The treatment of MRH is still unclear, and various approaches have been proposed [18]. The use of non-steroidal anti-inflammatory drugs in the initial and mild disease stages has been discussed; however, the aggressiveness of MRH usually warrants steroids in early stages. Some evidence shows that early use of disease-modifying antirheumatic drugs, such as methotrexate, may be effective in managing the disease. However, further research is needed to determine the most effective treatment strategies for MRH. As dentists, this is another aspect to consider because drug interactions may occur with certain prescriptions for the management of dental conditions. Long-term radiographic follow-up and subsequent occlusal treatment may be necessary because of the severe destruction of the TMJ condyles and the resulting change in occlusion.

The scarcity of reports on MRH in dentistry suggests the lack of awareness of this condition among dental professionals. Consequently, the risk of misdiagnosis or confusion with other conditions is high.
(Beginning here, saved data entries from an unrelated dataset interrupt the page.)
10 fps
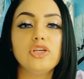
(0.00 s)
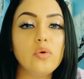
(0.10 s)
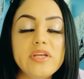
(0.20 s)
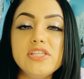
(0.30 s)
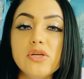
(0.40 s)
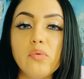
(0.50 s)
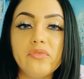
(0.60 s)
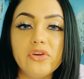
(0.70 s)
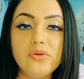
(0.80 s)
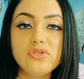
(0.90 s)
anointing
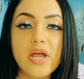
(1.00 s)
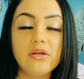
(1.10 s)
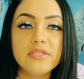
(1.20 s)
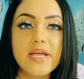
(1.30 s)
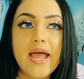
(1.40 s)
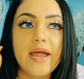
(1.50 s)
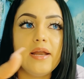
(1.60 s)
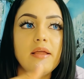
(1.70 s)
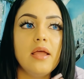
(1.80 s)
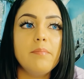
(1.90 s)
over you, child of
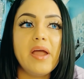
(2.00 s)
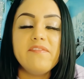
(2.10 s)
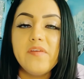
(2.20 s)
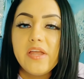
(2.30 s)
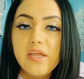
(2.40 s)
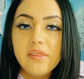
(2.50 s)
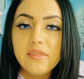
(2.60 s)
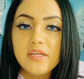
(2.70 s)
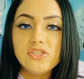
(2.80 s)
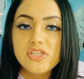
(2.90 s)
God, by faith
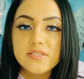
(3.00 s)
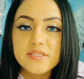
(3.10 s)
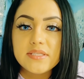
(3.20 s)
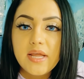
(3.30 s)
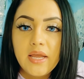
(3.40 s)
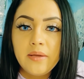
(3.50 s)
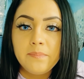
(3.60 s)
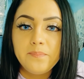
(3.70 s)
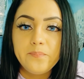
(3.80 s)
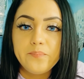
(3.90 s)
in Jesus' name.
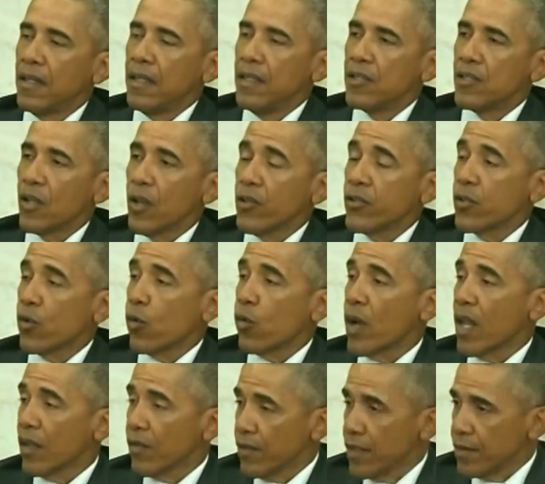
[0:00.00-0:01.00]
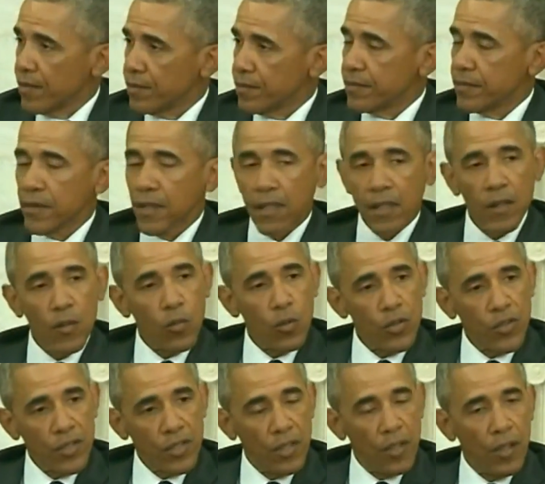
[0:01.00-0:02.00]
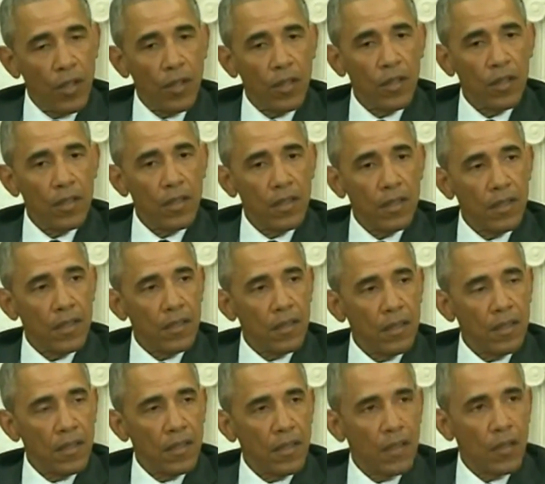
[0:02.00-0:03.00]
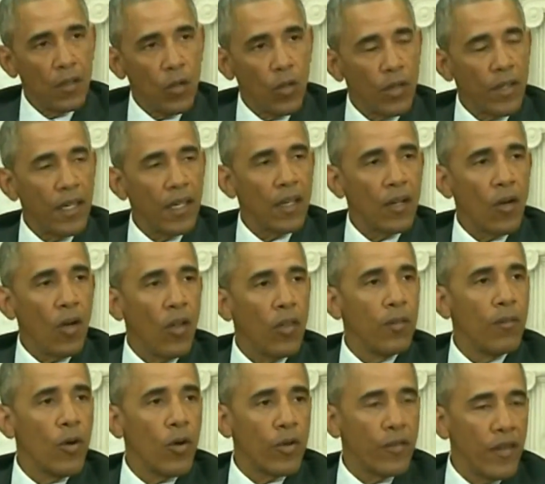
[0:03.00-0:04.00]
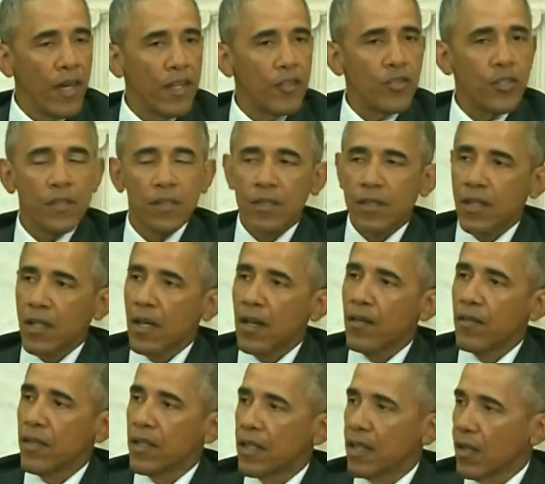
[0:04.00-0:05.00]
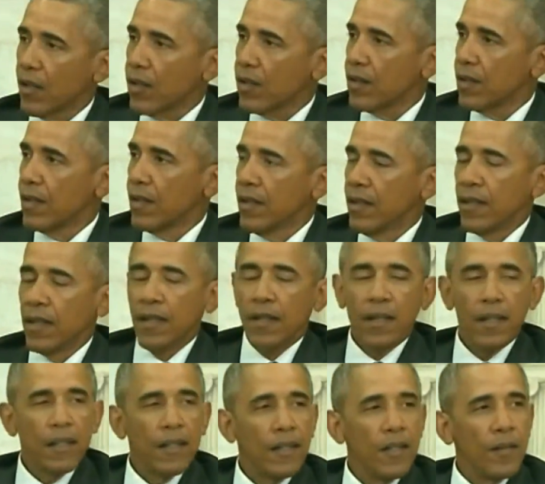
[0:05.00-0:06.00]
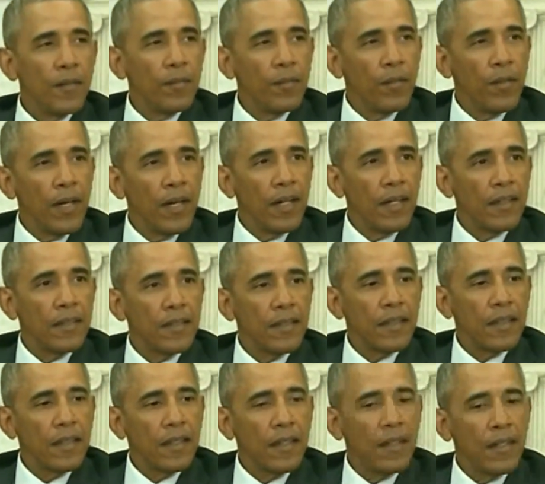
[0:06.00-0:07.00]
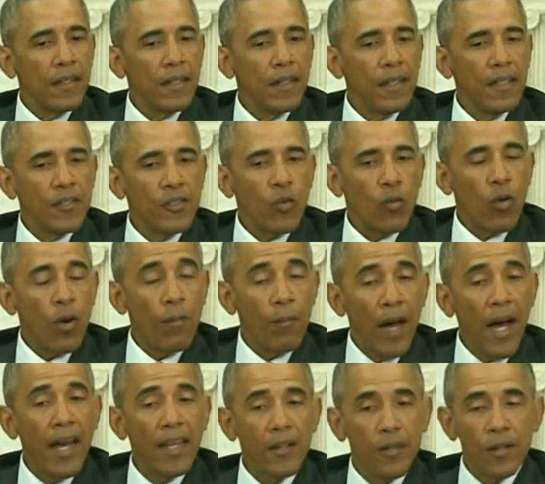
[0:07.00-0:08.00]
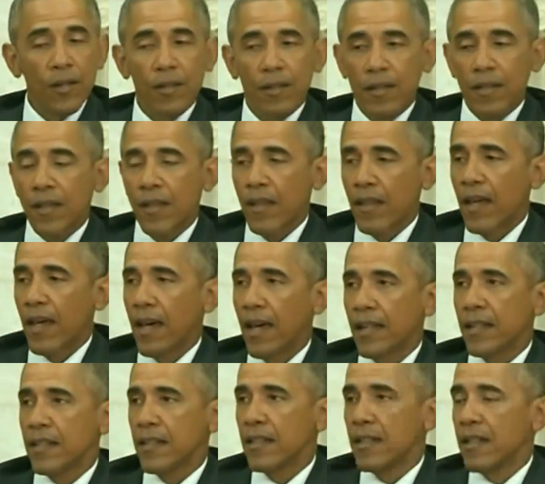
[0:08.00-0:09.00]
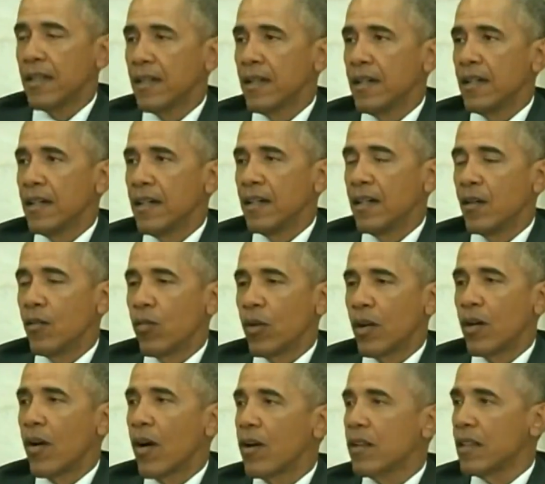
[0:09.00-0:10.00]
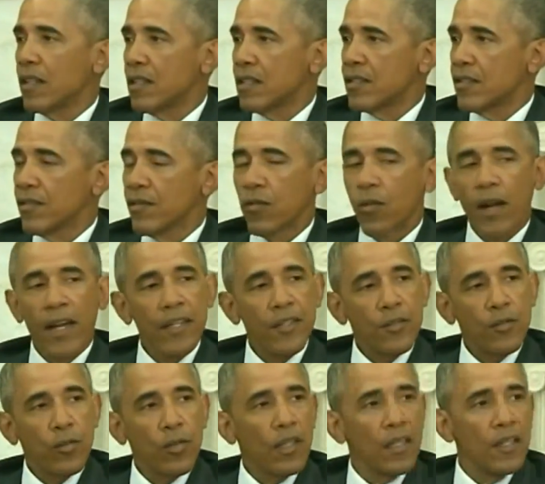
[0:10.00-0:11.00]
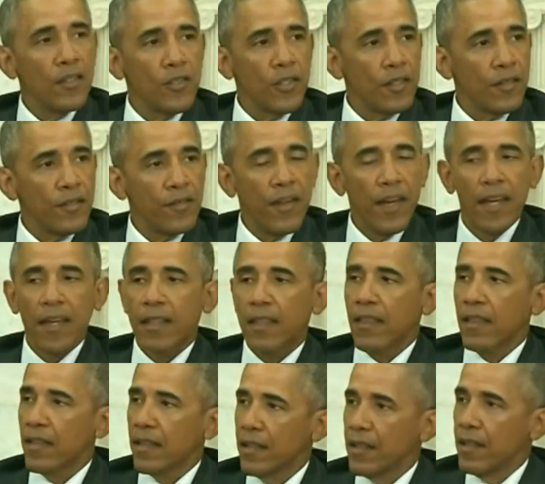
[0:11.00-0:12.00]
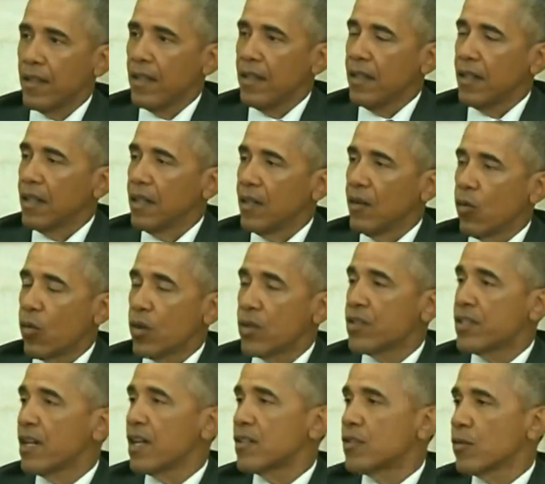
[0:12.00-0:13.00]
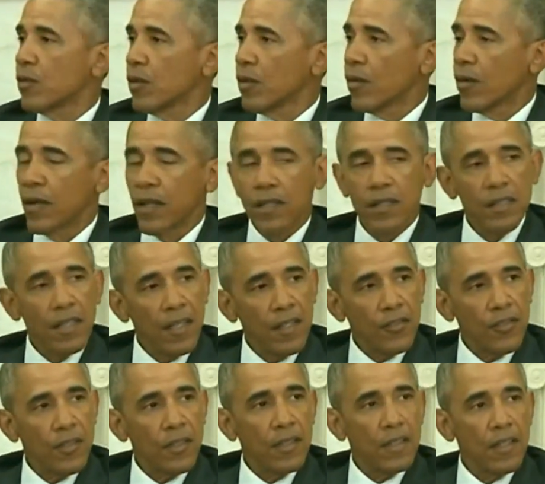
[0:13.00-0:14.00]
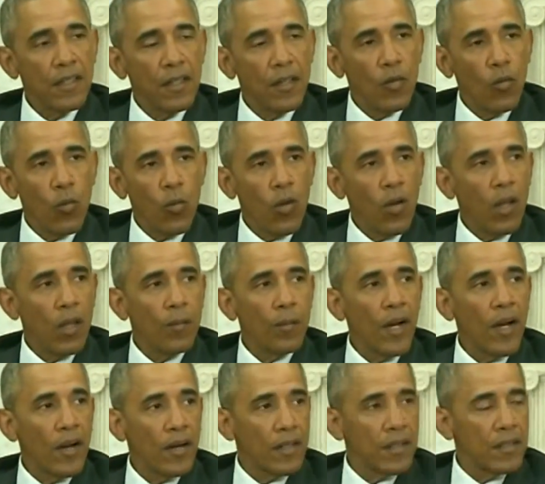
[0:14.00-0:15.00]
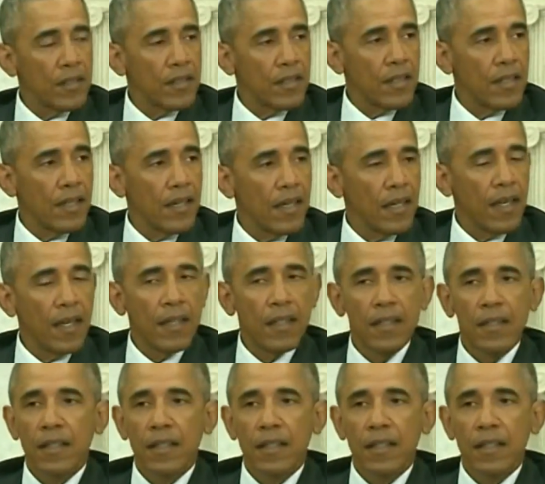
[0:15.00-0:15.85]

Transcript: is also relevant. We're still looking at all the motivations of the killer, but it's a reminder that regardless of race, religion, faith, or sexual orientation, we're all Americans, and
However, certain clinical indicators such as the presence of multiple papular nodules on the lips or oral mucosa, as well as destructive bone resorption affecting both condyles, can raise suspicion for MRH. In such cases, the possibility of systemic diseases other than rheumatoid arthritis must be considered, and further radiographic evaluation and diagnostic investigations are needed to establish an accurate diagnosis.

In conclusion, the patients with MRH may present with advanced bony destruction of the TMJ condyles and report pain and dysfunction similar to TMD. Increased awareness about MRH among dental professionals will facilitate early recognition and appropriate management of this rare condition.

CONFLICT OF INTEREST

No potential conflict of interest relevant to this article was reported.

DATA AVAILABILITY STATEMENT

Data sharing is not applicable to this article as no new data were created or analyzed in this study.

FUNDING

None.

AUTHOR CONTRIBUTIONS

Conceptualization: JWP. Data curation: SJ, JWP. Methodology: JWP. Visualization: SJ. Writing original draft: SJ. Writing review & editing: JWP.

Figures
Fig. 1. Plain radiography showing degenerative changes of the mandibular condyles on both sides. (A) Orthopantomogram. (B) Temporomandibular joint panoramic view.
Fig. 2. Cone-beam computed tomography of the temporomandibular joints. (A) Coronal view showing severe erosion of both mandibular condyles. (B) Axial view of condyles resorbed excessively and rarely observed within the glenoid fossa. (C) Sagittal view revealing severe erosion of mandibular condyles of both sides.